» **RECORDS TO PROCESS**:

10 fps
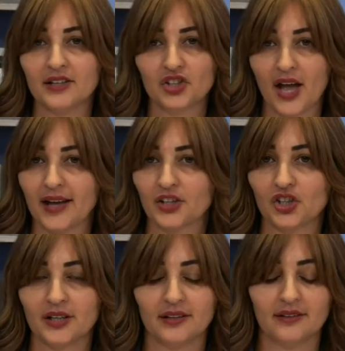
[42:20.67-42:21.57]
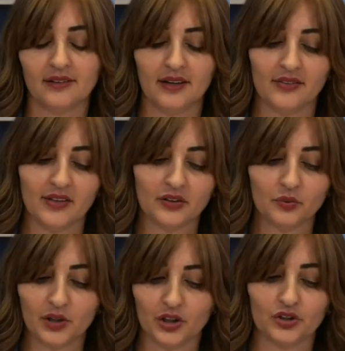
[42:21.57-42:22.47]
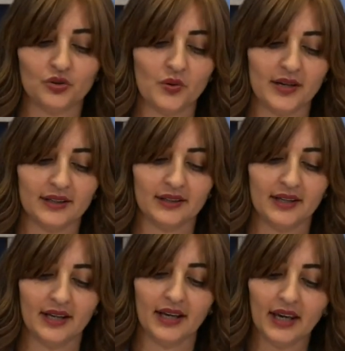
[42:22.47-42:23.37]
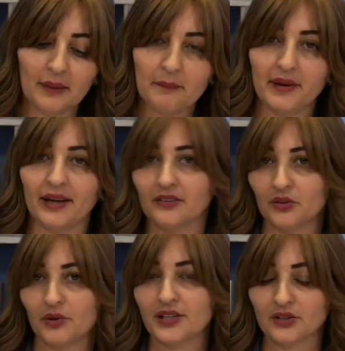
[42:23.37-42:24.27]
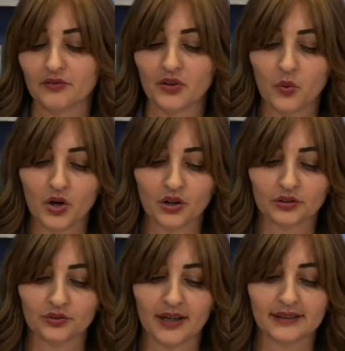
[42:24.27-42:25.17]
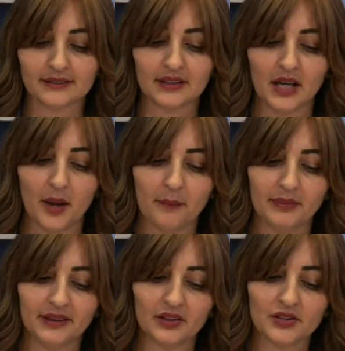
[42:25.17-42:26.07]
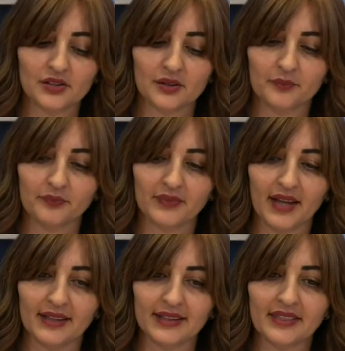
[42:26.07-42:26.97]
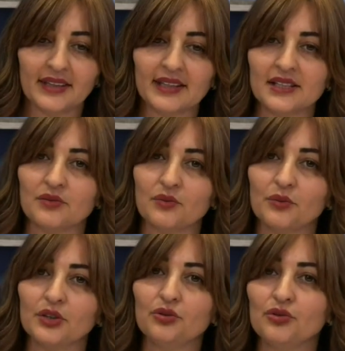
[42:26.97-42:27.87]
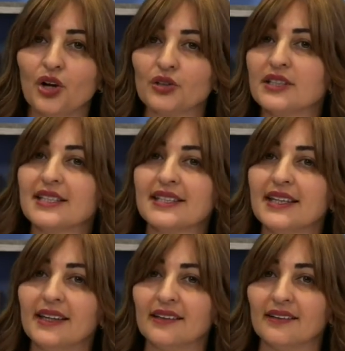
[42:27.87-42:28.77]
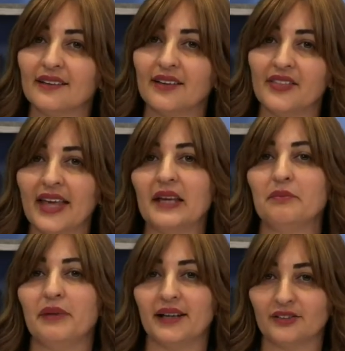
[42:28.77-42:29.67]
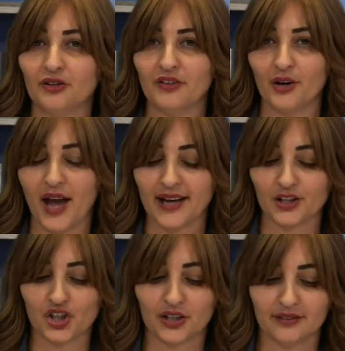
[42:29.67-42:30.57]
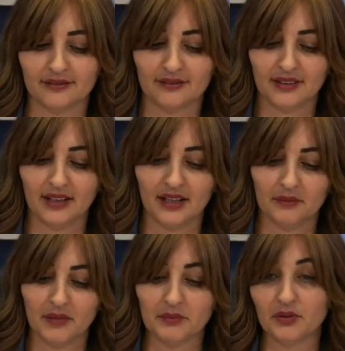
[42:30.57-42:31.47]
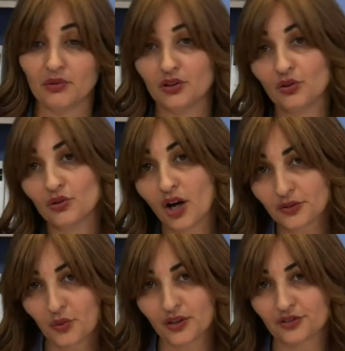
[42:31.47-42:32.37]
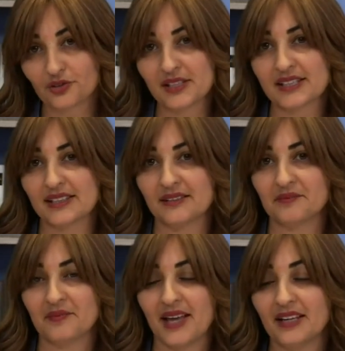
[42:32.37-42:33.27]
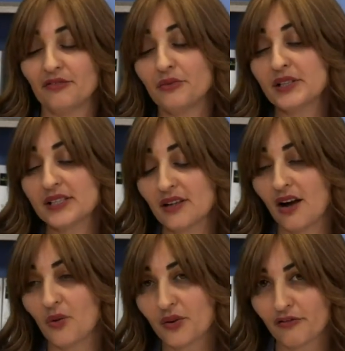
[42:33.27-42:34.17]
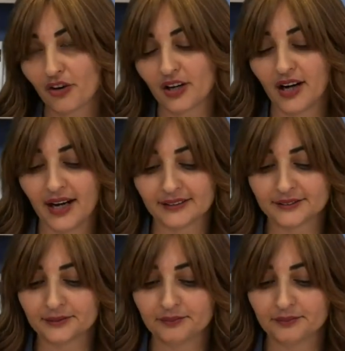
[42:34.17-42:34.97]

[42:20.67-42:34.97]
action that we are doing impact the rest of the world, right? Because the thing is, we do not see the impact of our action. Maybe we do not want to see, and if we saw, we forgot.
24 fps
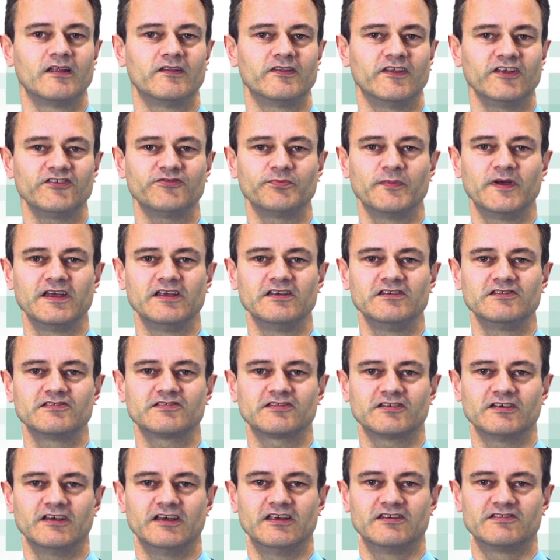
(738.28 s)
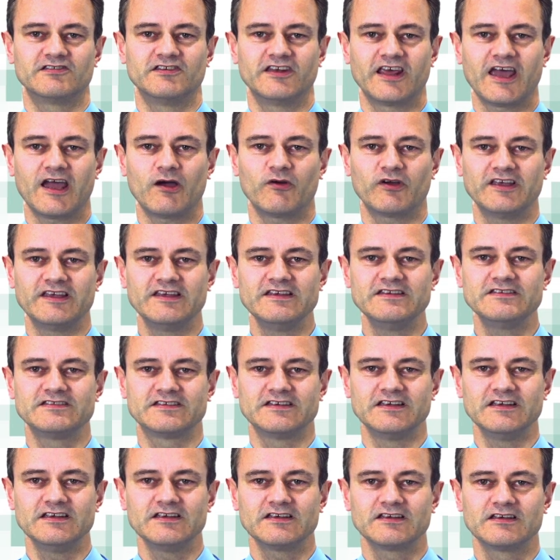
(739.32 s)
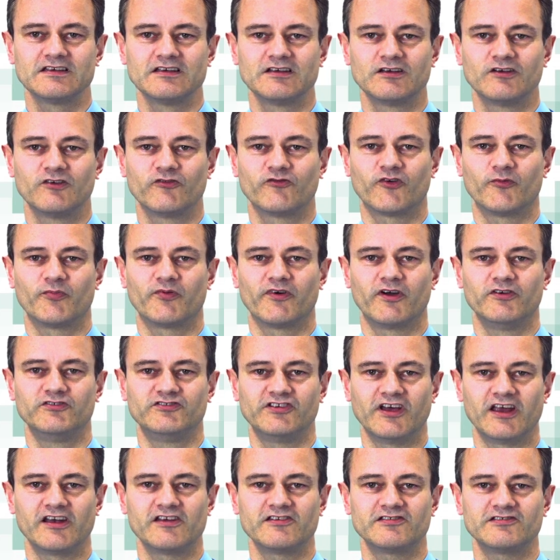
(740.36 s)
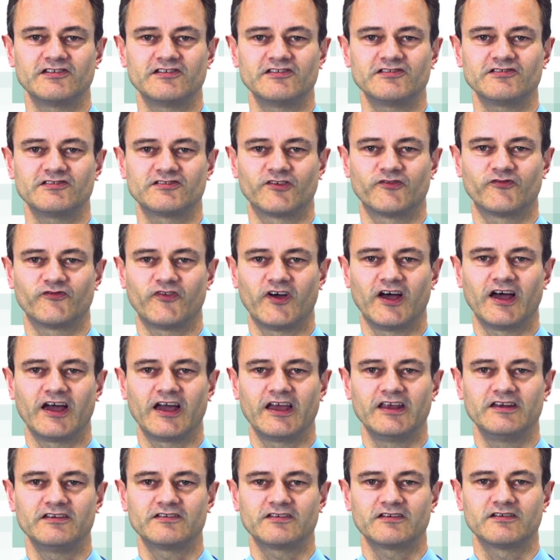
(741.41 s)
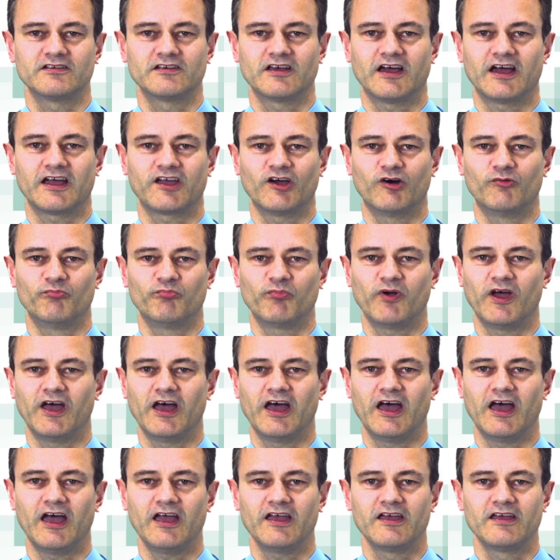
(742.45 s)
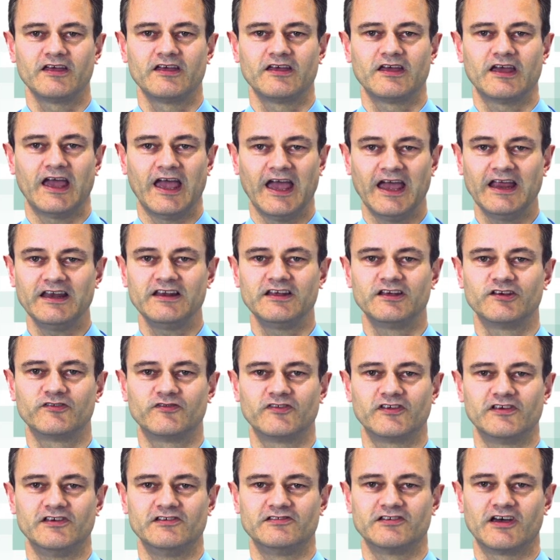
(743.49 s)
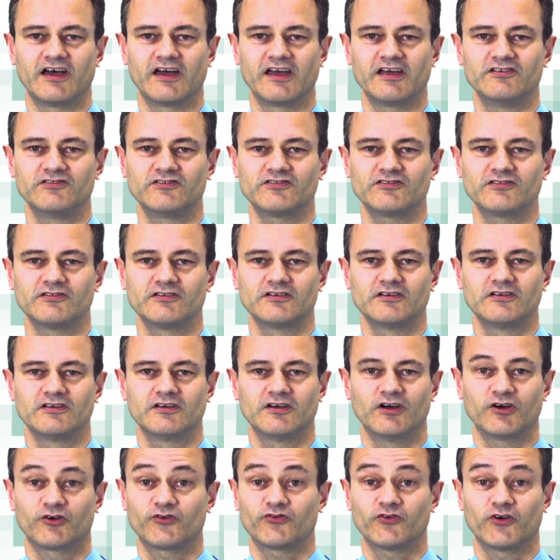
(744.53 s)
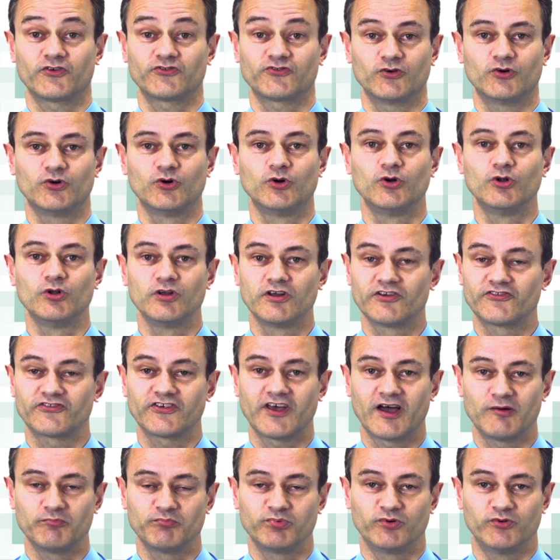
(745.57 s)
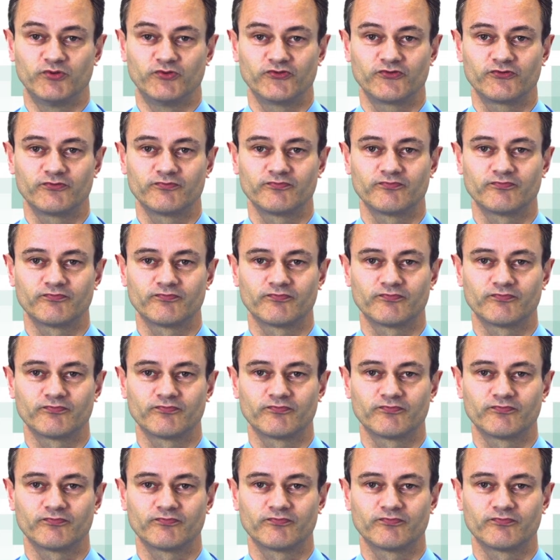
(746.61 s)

This means it's now easy for Progenesis to find and compare any of these ions across all the samples.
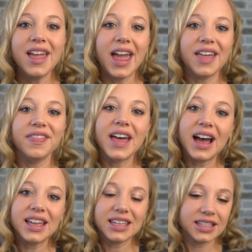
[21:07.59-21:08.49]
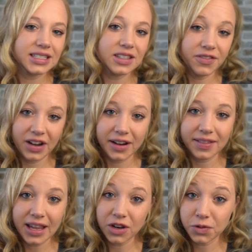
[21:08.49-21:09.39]
and that is the
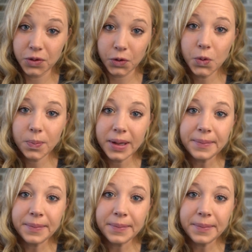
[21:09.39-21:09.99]
Fairyland Loop.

» **WHAT YOU HAVE TO DO**: What is needed is a word-for-word copy of the data above, free of any images.

» **SOLUTION TO THIS EXERCISE**:
10 fps
[42:20.67-42:21.57]
[42:21.57-42:22.47]
[42:22.47-42:23.37]
[42:23.37-42:24.27]
[42:24.27-42:25.17]
[42:25.17-42:26.07]
[42:26.07-42:26.97]
[42:26.97-42:27.87]
[42:27.87-42:28.77]
[42:28.77-42:29.67]
[42:29.67-42:30.57]
[42:30.57-42:31.47]
[42:31.47-42:32.37]
[42:32.37-42:33.27]
[42:33.27-42:34.17]
[42:34.17-42:34.97]

[42:20.67-42:34.97]
action that we are doing impact the rest of the world, right? Because the thing is, we do not see the impact of our action. Maybe we do not want to see, and if we saw, we forgot.
24 fps
(738.28 s)
(739.32 s)
(740.36 s)
(741.41 s)
(742.45 s)
(743.49 s)
(744.53 s)
(745.57 s)
(746.61 s)

This means it's now easy for Progenesis to find and compare any of these ions across all the samples.
[21:07.59-21:08.49]
[21:08.49-21:09.39]
and that is the
[21:09.39-21:09.99]
Fairyland Loop.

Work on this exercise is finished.